Genre  : Horreur, Seinen

Encore une série courte de manga. Oui, j’ai décidé de me pencher un peu plus dans ma PAL de graphiques. Je m’en étais un peu détournée et c’est bien dommage car je fais de belles (re)découvertes. Le principal problème que je trouve aux mangas est que les séries peuvent vraiment tirer en longueur. Par exemple, j’ai dans ma bibliothèque les Fairy Tail qui est ENFIN terminé au Japon au bout de 63 tomes (2-3 tomes à paraître encore en France) *gloups*. Et à priori, il y a des séries spin-off. Je maudis la personne qui m’a offert le premier tome en 2009 ou 2010. La saga est sympa, mais c’est trop long! BREF, je dérive, car pour le coup, j’ai voulu lire une saga courte, terminée en 4 tomes et en plus, du seinen horrifique… J’adore!
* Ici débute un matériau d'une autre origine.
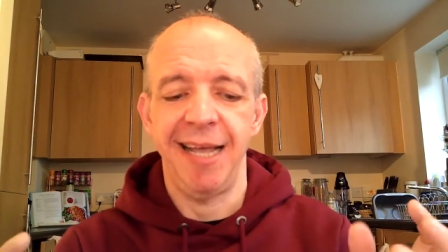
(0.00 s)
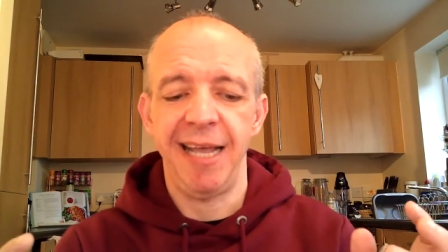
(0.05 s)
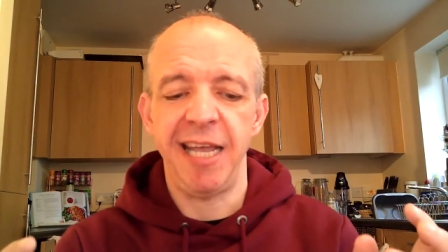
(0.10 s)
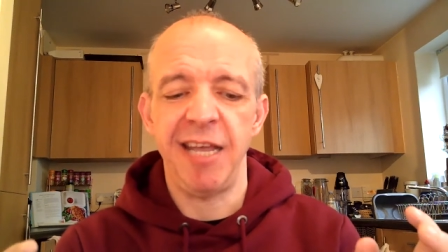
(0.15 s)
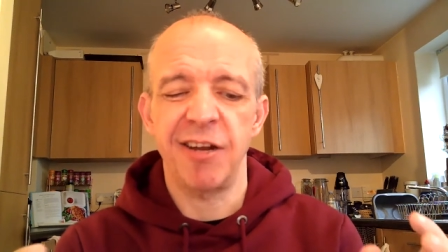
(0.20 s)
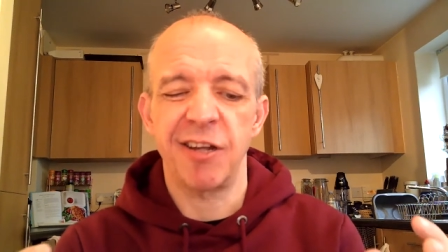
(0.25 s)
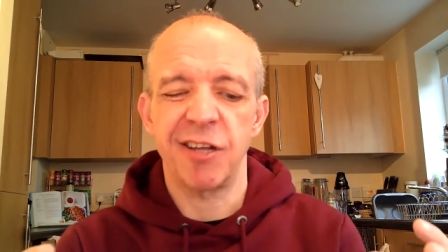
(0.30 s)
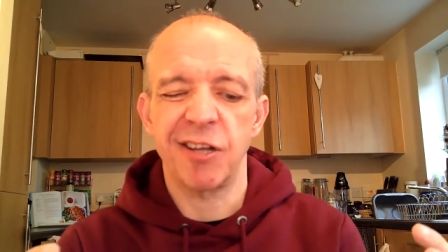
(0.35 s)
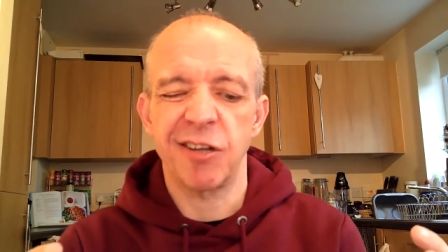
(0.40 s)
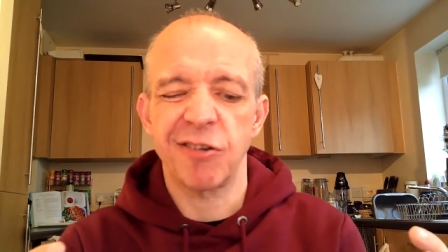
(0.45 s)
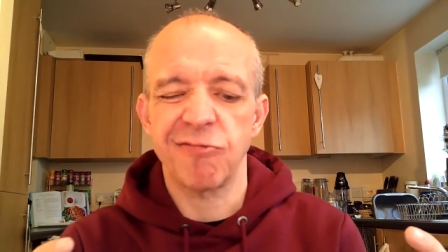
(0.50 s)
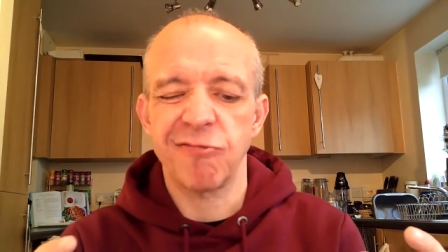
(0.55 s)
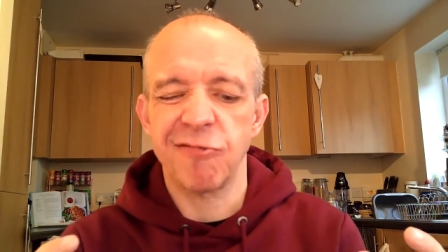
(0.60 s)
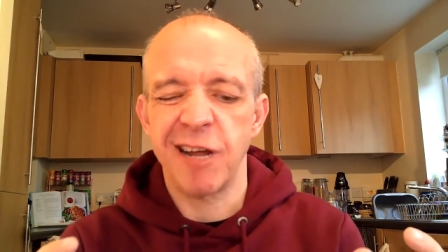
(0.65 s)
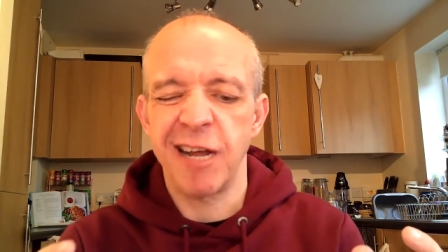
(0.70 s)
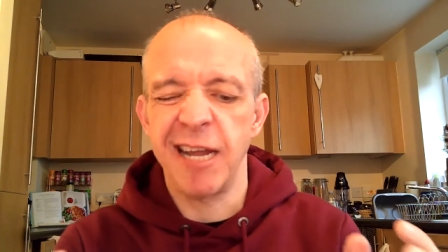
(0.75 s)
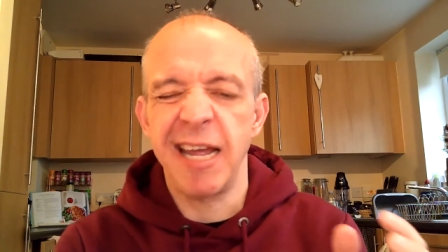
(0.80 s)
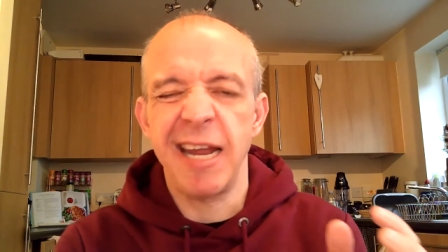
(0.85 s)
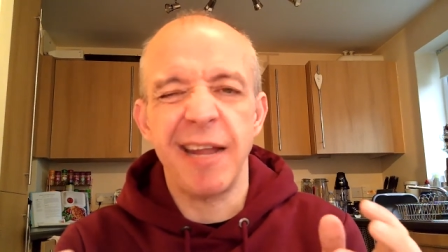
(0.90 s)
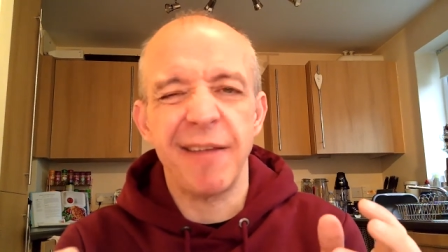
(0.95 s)
He'd have
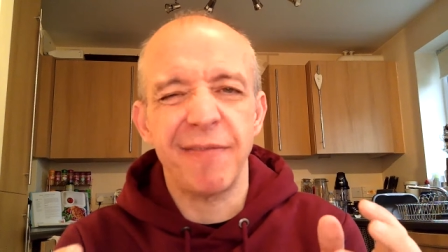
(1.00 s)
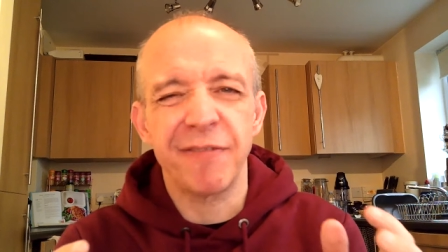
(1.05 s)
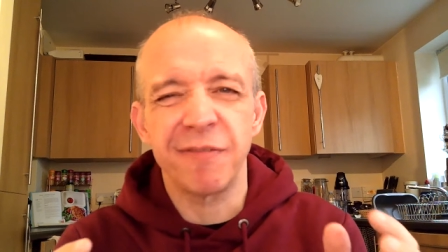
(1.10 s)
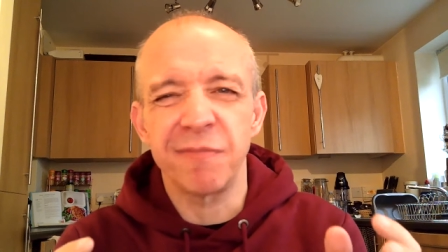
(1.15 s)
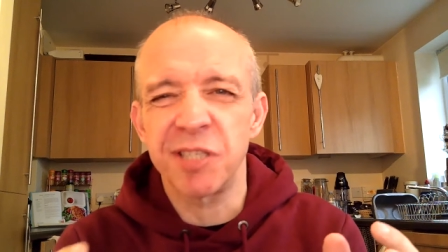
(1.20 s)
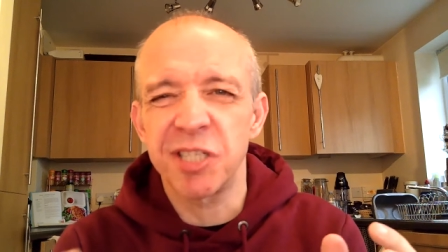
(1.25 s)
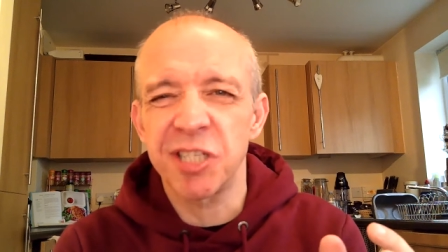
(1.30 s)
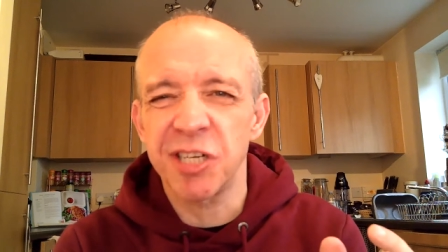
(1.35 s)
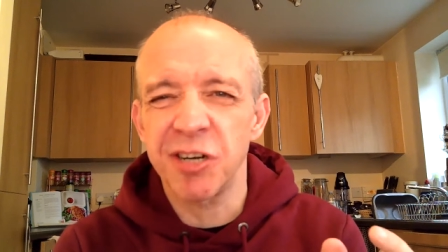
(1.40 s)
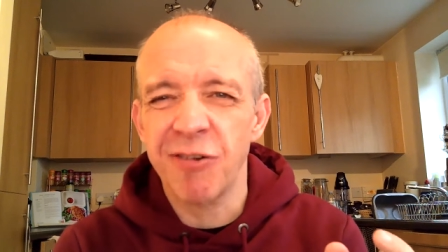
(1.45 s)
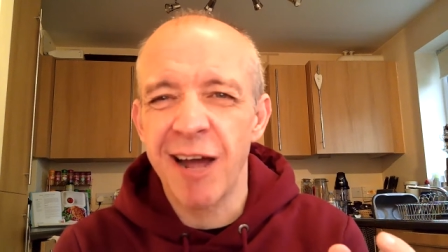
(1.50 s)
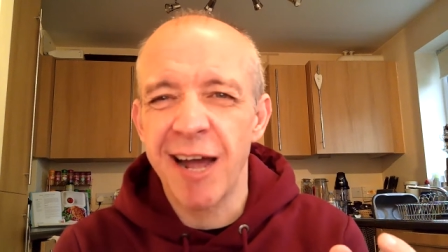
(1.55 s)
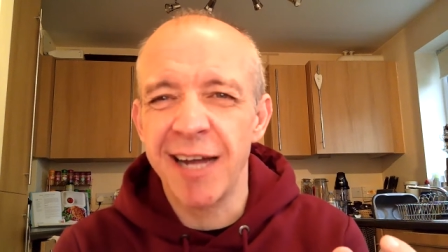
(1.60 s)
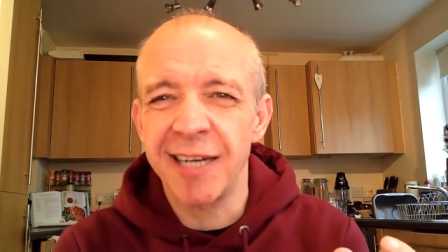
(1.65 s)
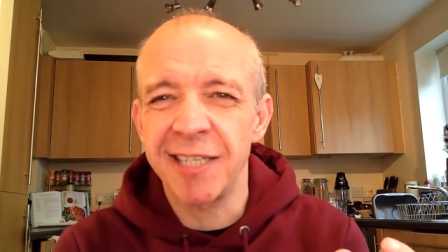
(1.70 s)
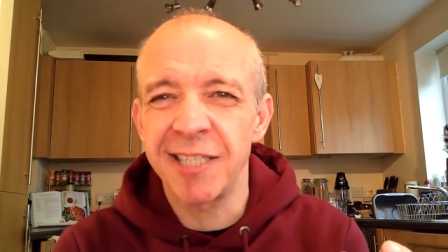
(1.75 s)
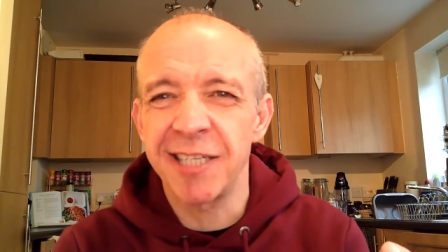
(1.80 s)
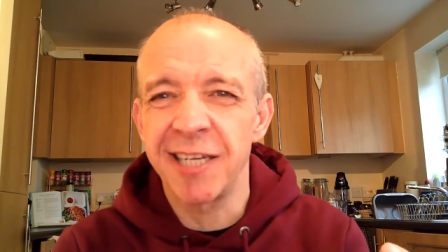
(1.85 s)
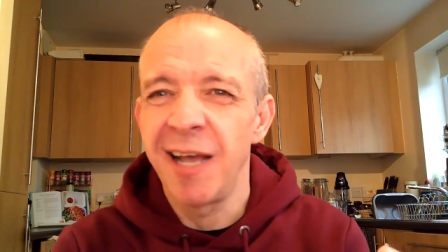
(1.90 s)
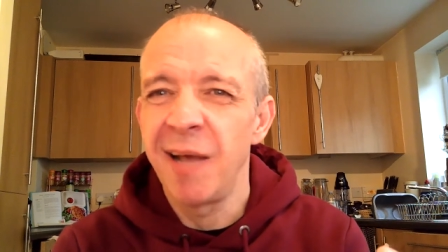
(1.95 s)
created it from
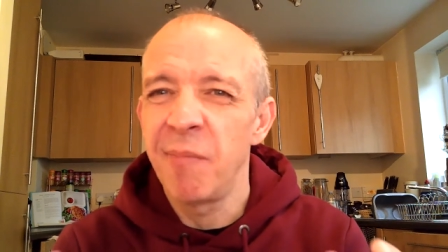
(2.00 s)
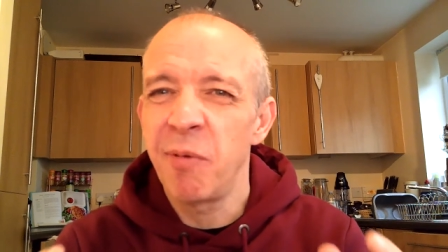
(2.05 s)
scratch,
Ne vous fiez absolument pas aux couvertures, qui ne reflètent absolument pas le contenu des mangas! Rien d’érotique, d’hentaï, si ce n’est une histoire de petite culotte peu abordée (il faudra que les japonais m’expliquent c’est quoi le délire avec les petites culottes…).
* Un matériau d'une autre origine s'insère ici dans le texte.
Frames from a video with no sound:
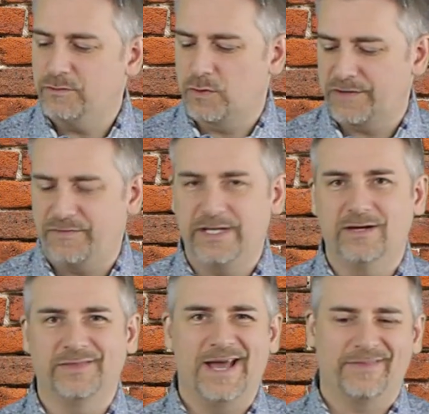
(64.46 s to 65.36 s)
do a quick
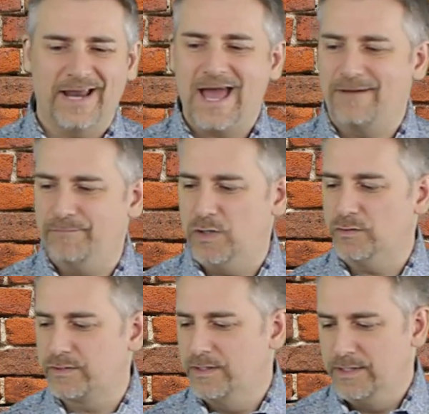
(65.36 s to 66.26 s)
video now that I have
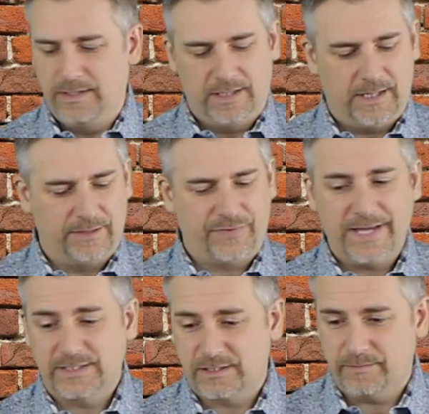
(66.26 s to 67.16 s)
both.
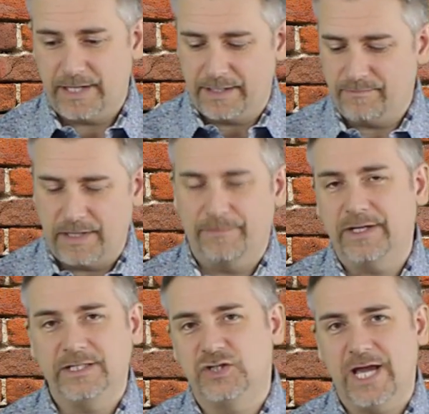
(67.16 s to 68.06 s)
Thanks to my
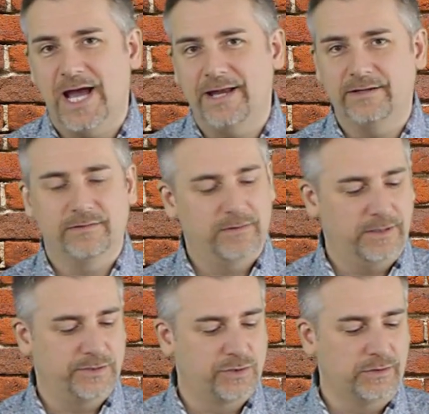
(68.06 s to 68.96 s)
buddy Chad,
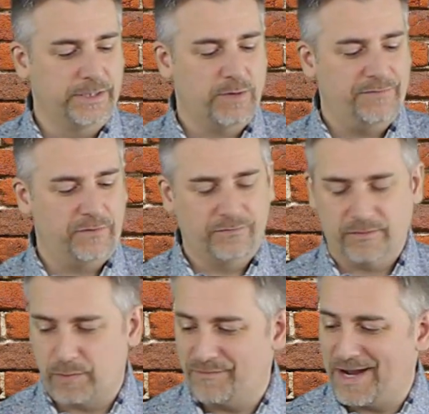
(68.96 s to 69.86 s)
eternally grateful
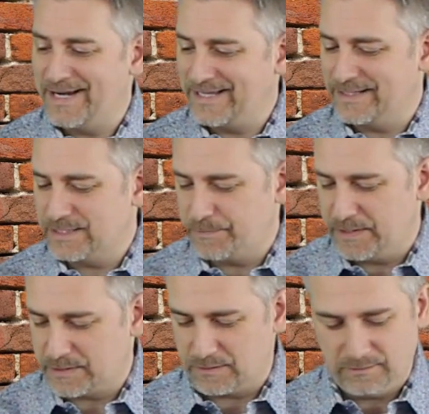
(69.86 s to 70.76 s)
for providing this
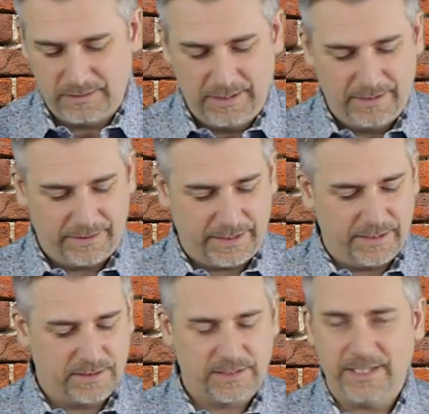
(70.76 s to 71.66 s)
pistol,
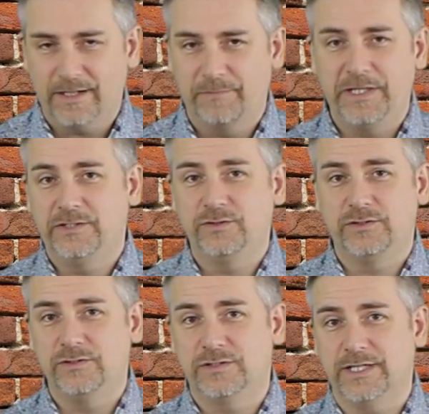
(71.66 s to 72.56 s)
the Sig
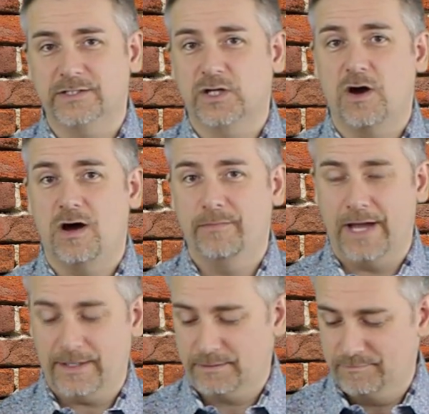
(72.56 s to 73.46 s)
P226
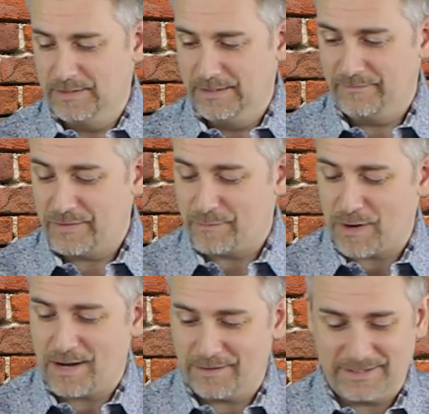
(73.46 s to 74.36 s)
Combat. Very
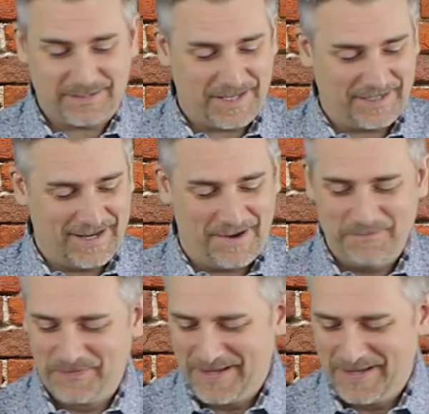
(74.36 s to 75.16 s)
proud of this thing now.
« Abandonnés par leur mère, deux enfants sont envoyés dans un centre de réadaptation sur l’île de Hôzuki.
Kokoro et sa petite soeur aveugle, Yume, découvrent que leur nouveau foyer compte seulement quatre élève, pour autant de professeurs. Petit à petit, les langues se délient, les histoires des autres pensionnaires font froid dans le dos : à les entendre, meurtres, disparitions, visions fantomatiques et sombres machinations se succèdent sur cette île inquiétante… Pour survivre, les enfants n’ont qu’un seul mot d’ordre : ne se fier aux adultes sous aucun prétexte. »

J’ai découvert ce manga un peu par hasard lors d’une de mes visites de la Japan Expo il y a fort longtemps. J’avais apprécié le premier tome et quelques années après je me suis décidée à acheter le tome 1. Mon mari a apprécié et a eu la suite à Noël (oui, j’ai profité de ses cadeaux de Noël). Contrairement à Manhole, il n’y a rien de gore, mais une ambiance angoissante et l’auteur joue sur la paranoïa inhérente aux huis-clos bien ficelés.

Hozuki 1-1.jpg

Les dessins sont assez classiques dans la veine des mangas. Mais ils fonctionnent bien, surtout dans les passages un peu plus sombres et angoissants. J’ai surtout apprécié chercher les petits indices que l’auteur a pensé à glisser dans ses planches. Du coup j’avais repéré pas mal de choses et je suis assez fière de moi. Je pense qu’il faudrait que je relise pour être plus attentive à ce genre de petits détails car Kei Sanbe a fait cela avec une grande intelligence.

D’ailleurs ce qui m’a surtout plu, c’est le scénario. Il a su exploiter les caractéristiques de tous les personnages, les lieux, la configuration de l’orphelinat… Mais quelle imagination! Et j’ai vraiment aimé la « conclusion » comme quoi la paranoïa nous fait douter des autres, mais jamais de soi-même. Ce n’est pas un coup de cœur, mais une excellente lecture!